I've been using PHP almost exclusively when doing stuff for the web, but frequently feel that I want to pick up both Ruby and Python. I still haven't actually done it yet.

It isn't a lack of community or the presence of jerks that keeps me from getting there. A big part of it is that it seems to take a bit of a different infrastructure to get started. This may be somewhat driven by misunderstandings.

If I want to incorporate a great library that someone wrote in PHP, I drop the source in and start linking to it. File system operations; I know those. For others, say Ruby, it seems like I'd need to run an installer that grabs files and places them somewhere. Then I type out a text file and run another script that builds my database. I don't know how that clock works, so I don't feel comfortable basing my schedule on it yet.

It seems like an awesome way to do things, and I'm excited about getting into it, but I'm making time tradeoffs between (learning another language and how to manage apps) and (day-job and building project ideas that I love).

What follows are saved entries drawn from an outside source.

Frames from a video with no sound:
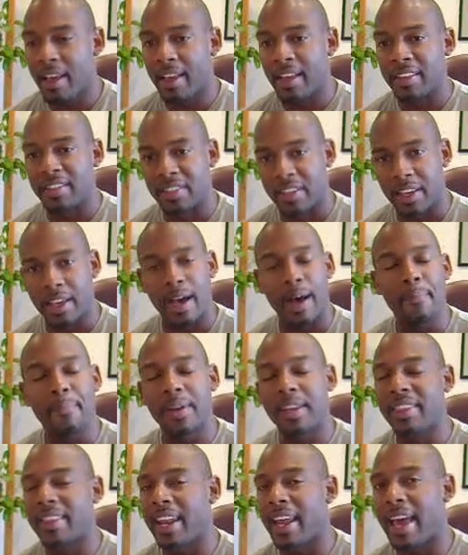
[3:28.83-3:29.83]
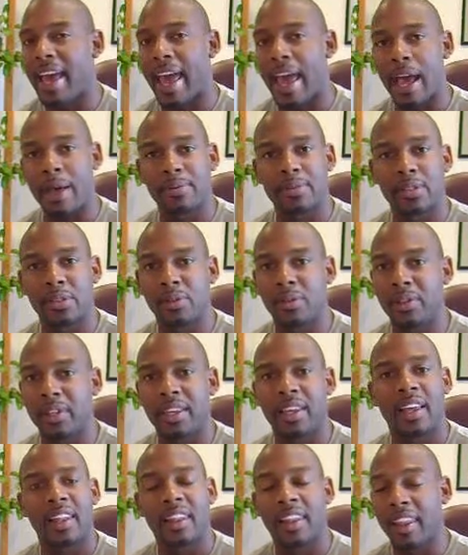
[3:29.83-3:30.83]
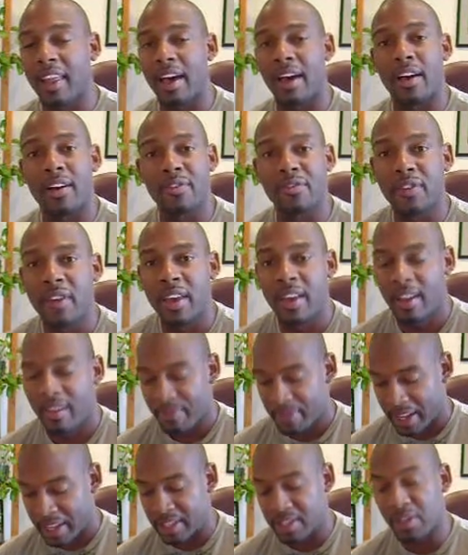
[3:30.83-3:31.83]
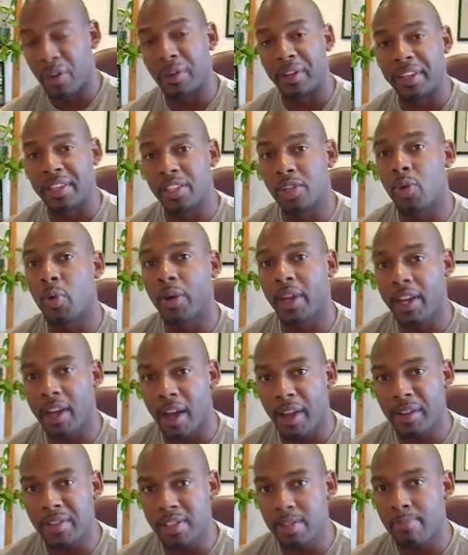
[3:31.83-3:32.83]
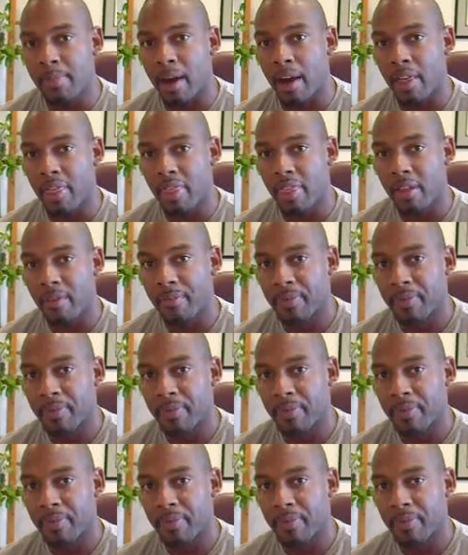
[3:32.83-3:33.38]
It's a company that I absolutely love. It's only $20 a month.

The key is going to be to shift (learning another language ... etc) onto the project stack.

1 comments

just remember the older you get, the harder it will be to learn new tricks =) (from what I've seen it's very rare for a programmer to know more than 1 or even 2 languages)

everything new is hard and initially inconvenient until you get past the initial hump

forgot to mention if you don't want to deal with deployment and installation - heroku and google appengine are great ways to avoid that
Thanks for the tip! I'll spend some time reading on what those both provide; I think that once I'm writing code and watching it perform I'll have to motivation to pull myself over the other hurdles.